▶ **EXCERPTED RECORDS**:
..............................

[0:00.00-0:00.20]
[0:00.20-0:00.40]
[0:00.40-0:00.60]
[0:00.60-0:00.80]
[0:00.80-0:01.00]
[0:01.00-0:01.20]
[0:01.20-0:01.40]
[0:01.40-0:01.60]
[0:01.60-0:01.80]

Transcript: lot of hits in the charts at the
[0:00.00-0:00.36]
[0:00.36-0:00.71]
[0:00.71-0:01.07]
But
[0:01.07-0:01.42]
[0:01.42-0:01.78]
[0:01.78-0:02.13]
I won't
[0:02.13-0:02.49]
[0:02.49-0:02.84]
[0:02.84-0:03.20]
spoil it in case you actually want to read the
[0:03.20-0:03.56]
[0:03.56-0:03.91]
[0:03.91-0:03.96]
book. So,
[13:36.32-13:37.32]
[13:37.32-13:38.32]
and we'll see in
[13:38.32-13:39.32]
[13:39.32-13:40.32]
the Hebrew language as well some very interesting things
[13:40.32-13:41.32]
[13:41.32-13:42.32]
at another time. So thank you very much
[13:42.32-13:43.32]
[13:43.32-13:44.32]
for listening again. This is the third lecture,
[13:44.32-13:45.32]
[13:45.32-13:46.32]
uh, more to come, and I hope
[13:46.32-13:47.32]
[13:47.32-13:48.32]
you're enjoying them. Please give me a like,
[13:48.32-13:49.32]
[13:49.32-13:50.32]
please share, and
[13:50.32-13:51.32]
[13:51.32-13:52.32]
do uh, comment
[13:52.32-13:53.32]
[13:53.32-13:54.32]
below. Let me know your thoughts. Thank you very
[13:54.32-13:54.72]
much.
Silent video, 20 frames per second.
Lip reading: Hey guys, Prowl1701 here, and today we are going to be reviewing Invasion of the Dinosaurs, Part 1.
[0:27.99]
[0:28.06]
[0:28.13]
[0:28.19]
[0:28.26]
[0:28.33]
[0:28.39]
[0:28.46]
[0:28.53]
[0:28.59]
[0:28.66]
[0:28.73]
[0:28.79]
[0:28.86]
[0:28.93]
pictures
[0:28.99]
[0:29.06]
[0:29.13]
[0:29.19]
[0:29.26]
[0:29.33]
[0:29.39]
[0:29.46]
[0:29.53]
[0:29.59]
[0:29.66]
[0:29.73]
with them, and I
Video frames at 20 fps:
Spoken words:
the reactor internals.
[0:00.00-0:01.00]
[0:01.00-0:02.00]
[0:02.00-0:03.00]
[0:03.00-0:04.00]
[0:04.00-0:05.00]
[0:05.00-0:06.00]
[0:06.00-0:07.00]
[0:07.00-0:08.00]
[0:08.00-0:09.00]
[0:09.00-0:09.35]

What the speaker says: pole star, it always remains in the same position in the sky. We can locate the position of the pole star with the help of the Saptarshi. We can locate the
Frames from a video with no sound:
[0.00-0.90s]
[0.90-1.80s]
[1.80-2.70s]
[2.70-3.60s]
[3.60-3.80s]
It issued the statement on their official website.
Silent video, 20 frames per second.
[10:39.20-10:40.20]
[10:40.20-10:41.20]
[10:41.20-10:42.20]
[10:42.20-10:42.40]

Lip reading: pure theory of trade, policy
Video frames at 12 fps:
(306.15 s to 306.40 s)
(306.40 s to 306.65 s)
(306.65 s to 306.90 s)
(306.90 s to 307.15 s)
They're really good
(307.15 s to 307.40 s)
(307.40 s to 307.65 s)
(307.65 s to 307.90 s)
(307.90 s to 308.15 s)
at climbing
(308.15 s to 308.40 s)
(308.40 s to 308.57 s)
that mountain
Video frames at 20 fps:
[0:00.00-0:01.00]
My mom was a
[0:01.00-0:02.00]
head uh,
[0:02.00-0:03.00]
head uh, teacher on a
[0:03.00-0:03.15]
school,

..............................

▶ **WHAT THIS TASK INVOLVES**: Only an exact copy is wanted here: the line containing "[13:49.32-13:50.32]" and every later line, up to and including the last line of the listing.

▶ **RESPONSE TO THIS EXERCISE**:
[13:49.32-13:50.32]
please share, and
[13:50.32-13:51.32]
[13:51.32-13:52.32]
do uh, comment
[13:52.32-13:53.32]
[13:53.32-13:54.32]
below. Let me know your thoughts. Thank you very
[13:54.32-13:54.72]
much.
Silent video, 20 frames per second.
Lip reading: Hey guys, Prowl1701 here, and today we are going to be reviewing Invasion of the Dinosaurs, Part 1.
[0:27.99]
[0:28.06]
[0:28.13]
[0:28.19]
[0:28.26]
[0:28.33]
[0:28.39]
[0:28.46]
[0:28.53]
[0:28.59]
[0:28.66]
[0:28.73]
[0:28.79]
[0:28.86]
[0:28.93]
pictures
[0:28.99]
[0:29.06]
[0:29.13]
[0:29.19]
[0:29.26]
[0:29.33]
[0:29.39]
[0:29.46]
[0:29.53]
[0:29.59]
[0:29.66]
[0:29.73]
with them, and I
Video frames at 20 fps:
Spoken words:
the reactor internals.
[0:00.00-0:01.00]
[0:01.00-0:02.00]
[0:02.00-0:03.00]
[0:03.00-0:04.00]
[0:04.00-0:05.00]
[0:05.00-0:06.00]
[0:06.00-0:07.00]
[0:07.00-0:08.00]
[0:08.00-0:09.00]
[0:09.00-0:09.35]

What the speaker says: pole star, it always remains in the same position in the sky. We can locate the position of the pole star with the help of the Saptarshi. We can locate the
Frames from a video with no sound:
[0.00-0.90s]
[0.90-1.80s]
[1.80-2.70s]
[2.70-3.60s]
[3.60-3.80s]
It issued the statement on their official website.
Silent video, 20 frames per second.
[10:39.20-10:40.20]
[10:40.20-10:41.20]
[10:41.20-10:42.20]
[10:42.20-10:42.40]

Lip reading: pure theory of trade, policy
Video frames at 12 fps:
(306.15 s to 306.40 s)
(306.40 s to 306.65 s)
(306.65 s to 306.90 s)
(306.90 s to 307.15 s)
They're really good
(307.15 s to 307.40 s)
(307.40 s to 307.65 s)
(307.65 s to 307.90 s)
(307.90 s to 308.15 s)
at climbing
(308.15 s to 308.40 s)
(308.40 s to 308.57 s)
that mountain
Video frames at 20 fps:
[0:00.00-0:01.00]
My mom was a
[0:01.00-0:02.00]
head uh,
[0:02.00-0:03.00]
head uh, teacher on a
[0:03.00-0:03.15]
school,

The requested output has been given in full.